- [Your objective]:
Your answer should repeat every line of the records below in which the word "Silent" appears.

- [Dataset content]:
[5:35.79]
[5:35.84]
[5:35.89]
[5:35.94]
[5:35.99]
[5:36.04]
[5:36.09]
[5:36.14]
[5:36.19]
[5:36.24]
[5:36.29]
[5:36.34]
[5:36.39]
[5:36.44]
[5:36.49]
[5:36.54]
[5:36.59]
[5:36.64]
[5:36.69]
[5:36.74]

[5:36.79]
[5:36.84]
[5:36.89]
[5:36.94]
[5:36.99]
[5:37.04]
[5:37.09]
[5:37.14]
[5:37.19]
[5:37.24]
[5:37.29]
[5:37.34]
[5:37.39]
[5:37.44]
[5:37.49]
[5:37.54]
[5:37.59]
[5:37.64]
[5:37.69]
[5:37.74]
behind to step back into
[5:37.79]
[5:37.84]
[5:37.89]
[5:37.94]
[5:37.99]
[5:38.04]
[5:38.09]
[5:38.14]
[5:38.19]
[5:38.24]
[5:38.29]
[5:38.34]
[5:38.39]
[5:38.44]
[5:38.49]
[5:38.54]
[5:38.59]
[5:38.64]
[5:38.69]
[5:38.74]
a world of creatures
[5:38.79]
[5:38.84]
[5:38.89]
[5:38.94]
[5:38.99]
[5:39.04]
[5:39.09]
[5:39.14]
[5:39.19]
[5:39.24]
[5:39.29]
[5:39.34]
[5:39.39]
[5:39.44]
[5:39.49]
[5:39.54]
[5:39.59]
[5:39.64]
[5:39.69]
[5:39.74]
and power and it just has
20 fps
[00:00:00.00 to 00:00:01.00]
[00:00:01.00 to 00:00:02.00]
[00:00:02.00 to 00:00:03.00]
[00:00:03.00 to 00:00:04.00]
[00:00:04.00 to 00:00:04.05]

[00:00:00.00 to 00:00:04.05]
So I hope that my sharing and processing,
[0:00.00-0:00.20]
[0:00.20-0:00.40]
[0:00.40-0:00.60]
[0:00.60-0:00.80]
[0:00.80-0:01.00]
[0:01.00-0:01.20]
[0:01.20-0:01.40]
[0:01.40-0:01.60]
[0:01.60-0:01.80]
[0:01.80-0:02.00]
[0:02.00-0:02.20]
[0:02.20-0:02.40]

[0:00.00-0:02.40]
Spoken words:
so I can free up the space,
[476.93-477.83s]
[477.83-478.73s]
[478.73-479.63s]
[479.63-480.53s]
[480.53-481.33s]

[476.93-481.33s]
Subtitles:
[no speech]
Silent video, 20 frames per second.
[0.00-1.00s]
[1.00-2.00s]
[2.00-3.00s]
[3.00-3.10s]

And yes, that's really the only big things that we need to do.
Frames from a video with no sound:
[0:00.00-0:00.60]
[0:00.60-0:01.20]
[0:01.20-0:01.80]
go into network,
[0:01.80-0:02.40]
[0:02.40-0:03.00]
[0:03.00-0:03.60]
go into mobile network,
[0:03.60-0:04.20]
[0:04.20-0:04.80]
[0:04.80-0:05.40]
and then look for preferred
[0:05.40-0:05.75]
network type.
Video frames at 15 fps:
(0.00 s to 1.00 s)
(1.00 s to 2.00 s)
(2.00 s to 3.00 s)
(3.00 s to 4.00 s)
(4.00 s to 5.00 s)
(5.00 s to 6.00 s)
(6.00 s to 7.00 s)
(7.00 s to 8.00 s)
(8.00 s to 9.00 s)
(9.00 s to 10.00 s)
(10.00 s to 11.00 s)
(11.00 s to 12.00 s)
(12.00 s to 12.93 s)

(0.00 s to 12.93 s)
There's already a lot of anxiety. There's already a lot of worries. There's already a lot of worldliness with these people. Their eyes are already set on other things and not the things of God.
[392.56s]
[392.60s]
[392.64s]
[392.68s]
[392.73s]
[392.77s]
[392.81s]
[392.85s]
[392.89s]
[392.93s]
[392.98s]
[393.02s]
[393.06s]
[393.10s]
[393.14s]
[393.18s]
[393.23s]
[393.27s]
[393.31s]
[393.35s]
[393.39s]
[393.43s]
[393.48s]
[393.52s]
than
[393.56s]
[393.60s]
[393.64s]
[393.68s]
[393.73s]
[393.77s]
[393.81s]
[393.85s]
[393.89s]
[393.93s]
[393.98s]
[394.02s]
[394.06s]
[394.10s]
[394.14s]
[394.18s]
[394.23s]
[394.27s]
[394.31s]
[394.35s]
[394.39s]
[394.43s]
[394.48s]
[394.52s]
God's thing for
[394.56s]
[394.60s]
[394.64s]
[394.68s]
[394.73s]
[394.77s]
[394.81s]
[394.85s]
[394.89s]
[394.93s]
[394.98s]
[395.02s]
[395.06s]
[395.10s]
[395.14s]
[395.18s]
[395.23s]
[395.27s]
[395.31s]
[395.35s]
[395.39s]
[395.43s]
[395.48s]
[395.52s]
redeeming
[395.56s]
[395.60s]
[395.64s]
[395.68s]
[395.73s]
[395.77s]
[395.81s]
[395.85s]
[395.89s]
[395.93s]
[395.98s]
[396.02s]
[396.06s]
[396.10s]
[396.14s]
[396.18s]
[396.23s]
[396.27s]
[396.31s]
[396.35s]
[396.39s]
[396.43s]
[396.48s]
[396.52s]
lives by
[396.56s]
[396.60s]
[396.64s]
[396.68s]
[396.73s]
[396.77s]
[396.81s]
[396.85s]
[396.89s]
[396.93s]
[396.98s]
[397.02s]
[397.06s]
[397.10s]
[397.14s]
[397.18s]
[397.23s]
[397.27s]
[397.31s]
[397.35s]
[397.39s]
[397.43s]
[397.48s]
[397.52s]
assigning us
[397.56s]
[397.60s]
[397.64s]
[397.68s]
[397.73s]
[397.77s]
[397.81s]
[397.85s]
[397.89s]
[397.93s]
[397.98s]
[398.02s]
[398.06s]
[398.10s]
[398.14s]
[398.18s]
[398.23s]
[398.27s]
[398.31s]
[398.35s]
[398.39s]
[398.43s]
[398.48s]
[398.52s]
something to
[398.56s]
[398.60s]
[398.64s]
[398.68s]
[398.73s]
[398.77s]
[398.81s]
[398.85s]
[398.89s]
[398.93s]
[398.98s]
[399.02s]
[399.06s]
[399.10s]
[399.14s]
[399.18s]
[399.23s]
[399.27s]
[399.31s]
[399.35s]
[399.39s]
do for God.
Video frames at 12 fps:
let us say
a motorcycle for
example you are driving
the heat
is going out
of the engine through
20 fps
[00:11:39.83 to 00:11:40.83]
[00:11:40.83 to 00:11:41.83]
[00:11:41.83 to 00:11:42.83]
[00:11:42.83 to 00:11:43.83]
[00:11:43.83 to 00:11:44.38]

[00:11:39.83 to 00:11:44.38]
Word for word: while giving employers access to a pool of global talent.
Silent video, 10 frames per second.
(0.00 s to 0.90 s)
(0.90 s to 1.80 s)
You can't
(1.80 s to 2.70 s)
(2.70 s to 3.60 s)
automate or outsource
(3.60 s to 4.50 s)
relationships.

- [Answer box]:
Silent video, 20 frames per second.
Silent video, 10 frames per second.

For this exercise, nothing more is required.